**Excerpts from a dataset**
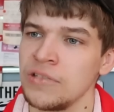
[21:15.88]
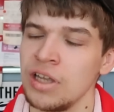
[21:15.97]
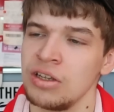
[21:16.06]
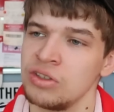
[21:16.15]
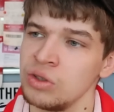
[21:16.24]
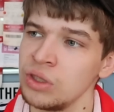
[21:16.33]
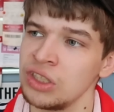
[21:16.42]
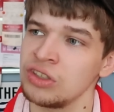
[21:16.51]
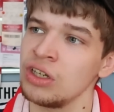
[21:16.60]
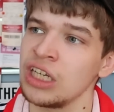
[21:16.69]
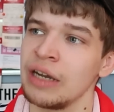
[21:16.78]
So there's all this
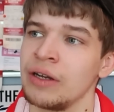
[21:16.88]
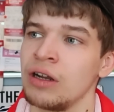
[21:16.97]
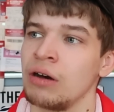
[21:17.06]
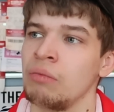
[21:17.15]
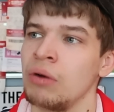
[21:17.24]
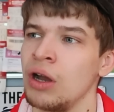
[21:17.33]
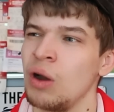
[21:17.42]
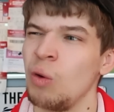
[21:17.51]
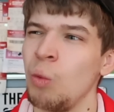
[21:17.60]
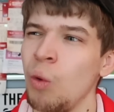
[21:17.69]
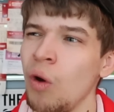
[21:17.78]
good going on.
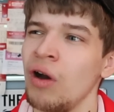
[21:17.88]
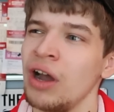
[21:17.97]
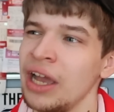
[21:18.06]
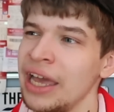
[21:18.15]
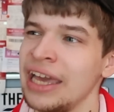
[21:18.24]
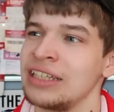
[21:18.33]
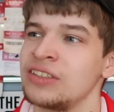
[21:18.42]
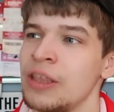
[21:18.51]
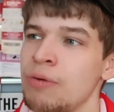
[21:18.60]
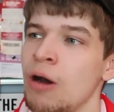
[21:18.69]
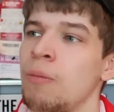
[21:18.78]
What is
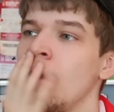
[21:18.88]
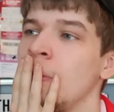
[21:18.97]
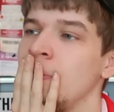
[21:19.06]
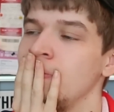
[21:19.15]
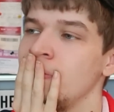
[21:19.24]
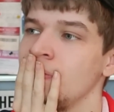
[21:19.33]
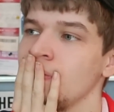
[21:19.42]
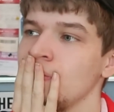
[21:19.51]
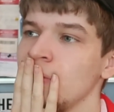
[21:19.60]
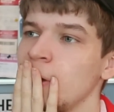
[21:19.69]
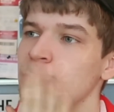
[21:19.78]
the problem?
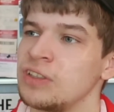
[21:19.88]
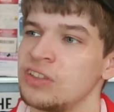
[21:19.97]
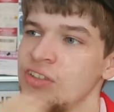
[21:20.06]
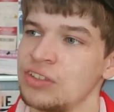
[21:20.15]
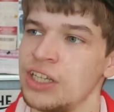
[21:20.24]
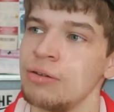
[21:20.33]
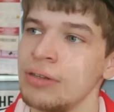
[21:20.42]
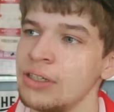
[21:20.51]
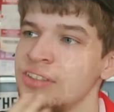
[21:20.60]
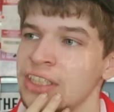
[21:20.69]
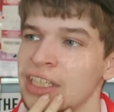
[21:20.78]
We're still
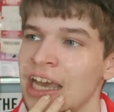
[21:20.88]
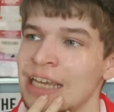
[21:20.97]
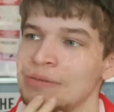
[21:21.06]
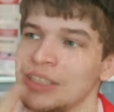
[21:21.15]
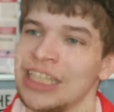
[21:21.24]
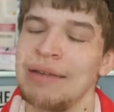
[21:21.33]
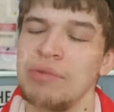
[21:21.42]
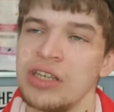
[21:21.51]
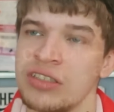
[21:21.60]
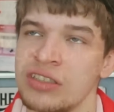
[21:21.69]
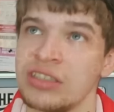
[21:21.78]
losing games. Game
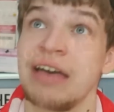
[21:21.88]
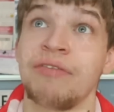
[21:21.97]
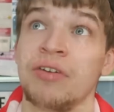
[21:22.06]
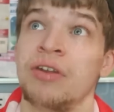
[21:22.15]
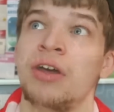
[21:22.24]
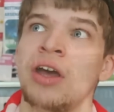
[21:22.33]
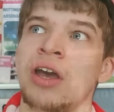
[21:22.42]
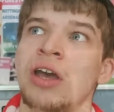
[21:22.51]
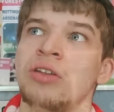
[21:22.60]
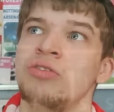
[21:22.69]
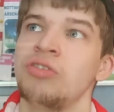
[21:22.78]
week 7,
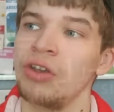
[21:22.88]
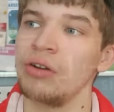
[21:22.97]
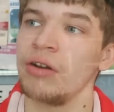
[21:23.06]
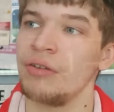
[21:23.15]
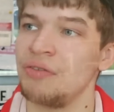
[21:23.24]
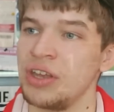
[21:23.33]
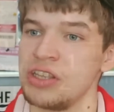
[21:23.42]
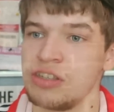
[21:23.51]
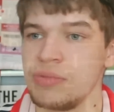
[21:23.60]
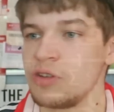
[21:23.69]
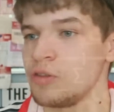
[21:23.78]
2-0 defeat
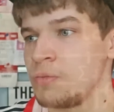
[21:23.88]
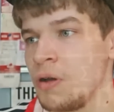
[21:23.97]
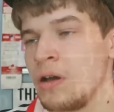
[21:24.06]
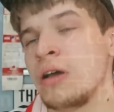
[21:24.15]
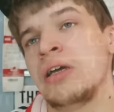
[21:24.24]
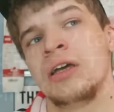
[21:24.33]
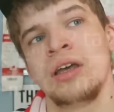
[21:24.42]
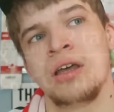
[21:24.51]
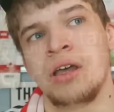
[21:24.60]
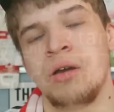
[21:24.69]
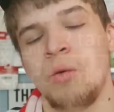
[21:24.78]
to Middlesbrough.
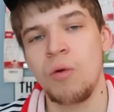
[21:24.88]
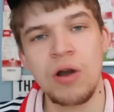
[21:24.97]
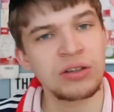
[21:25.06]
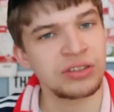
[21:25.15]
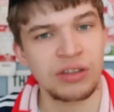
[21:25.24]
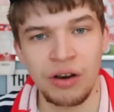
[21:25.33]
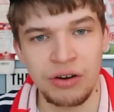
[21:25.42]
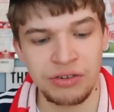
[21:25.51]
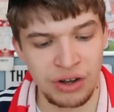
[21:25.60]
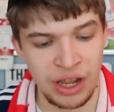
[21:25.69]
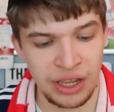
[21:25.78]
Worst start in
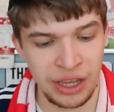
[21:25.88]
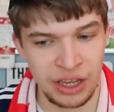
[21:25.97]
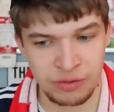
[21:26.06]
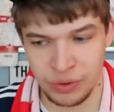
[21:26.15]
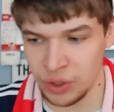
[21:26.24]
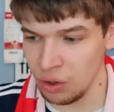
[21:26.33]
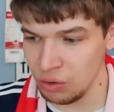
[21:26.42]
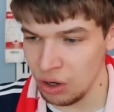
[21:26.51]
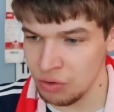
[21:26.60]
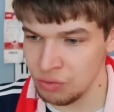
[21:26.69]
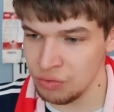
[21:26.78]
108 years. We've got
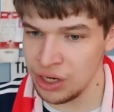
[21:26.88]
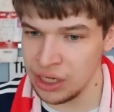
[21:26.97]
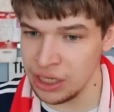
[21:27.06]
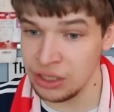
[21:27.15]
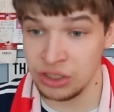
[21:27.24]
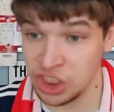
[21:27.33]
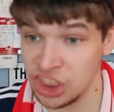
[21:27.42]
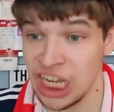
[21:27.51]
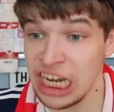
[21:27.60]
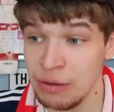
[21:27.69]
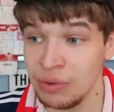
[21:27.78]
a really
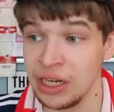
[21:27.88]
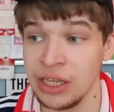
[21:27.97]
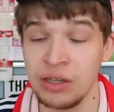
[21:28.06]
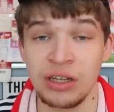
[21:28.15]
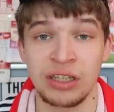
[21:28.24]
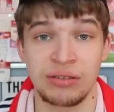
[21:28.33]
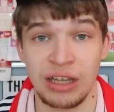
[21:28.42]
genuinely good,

**What you need to do**
An exact transcription of all the entries is required, without the pictures.

**Written response**
[21:15.88]
[21:15.97]
[21:16.06]
[21:16.15]
[21:16.24]
[21:16.33]
[21:16.42]
[21:16.51]
[21:16.60]
[21:16.69]
[21:16.78]
So there's all this
[21:16.88]
[21:16.97]
[21:17.06]
[21:17.15]
[21:17.24]
[21:17.33]
[21:17.42]
[21:17.51]
[21:17.60]
[21:17.69]
[21:17.78]
good going on.
[21:17.88]
[21:17.97]
[21:18.06]
[21:18.15]
[21:18.24]
[21:18.33]
[21:18.42]
[21:18.51]
[21:18.60]
[21:18.69]
[21:18.78]
What is
[21:18.88]
[21:18.97]
[21:19.06]
[21:19.15]
[21:19.24]
[21:19.33]
[21:19.42]
[21:19.51]
[21:19.60]
[21:19.69]
[21:19.78]
the problem?
[21:19.88]
[21:19.97]
[21:20.06]
[21:20.15]
[21:20.24]
[21:20.33]
[21:20.42]
[21:20.51]
[21:20.60]
[21:20.69]
[21:20.78]
We're still
[21:20.88]
[21:20.97]
[21:21.06]
[21:21.15]
[21:21.24]
[21:21.33]
[21:21.42]
[21:21.51]
[21:21.60]
[21:21.69]
[21:21.78]
losing games. Game
[21:21.88]
[21:21.97]
[21:22.06]
[21:22.15]
[21:22.24]
[21:22.33]
[21:22.42]
[21:22.51]
[21:22.60]
[21:22.69]
[21:22.78]
week 7,
[21:22.88]
[21:22.97]
[21:23.06]
[21:23.15]
[21:23.24]
[21:23.33]
[21:23.42]
[21:23.51]
[21:23.60]
[21:23.69]
[21:23.78]
2-0 defeat
[21:23.88]
[21:23.97]
[21:24.06]
[21:24.15]
[21:24.24]
[21:24.33]
[21:24.42]
[21:24.51]
[21:24.60]
[21:24.69]
[21:24.78]
to Middlesbrough.
[21:24.88]
[21:24.97]
[21:25.06]
[21:25.15]
[21:25.24]
[21:25.33]
[21:25.42]
[21:25.51]
[21:25.60]
[21:25.69]
[21:25.78]
Worst start in
[21:25.88]
[21:25.97]
[21:26.06]
[21:26.15]
[21:26.24]
[21:26.33]
[21:26.42]
[21:26.51]
[21:26.60]
[21:26.69]
[21:26.78]
108 years. We've got
[21:26.88]
[21:26.97]
[21:27.06]
[21:27.15]
[21:27.24]
[21:27.33]
[21:27.42]
[21:27.51]
[21:27.60]
[21:27.69]
[21:27.78]
a really
[21:27.88]
[21:27.97]
[21:28.06]
[21:28.15]
[21:28.24]
[21:28.33]
[21:28.42]
genuinely good,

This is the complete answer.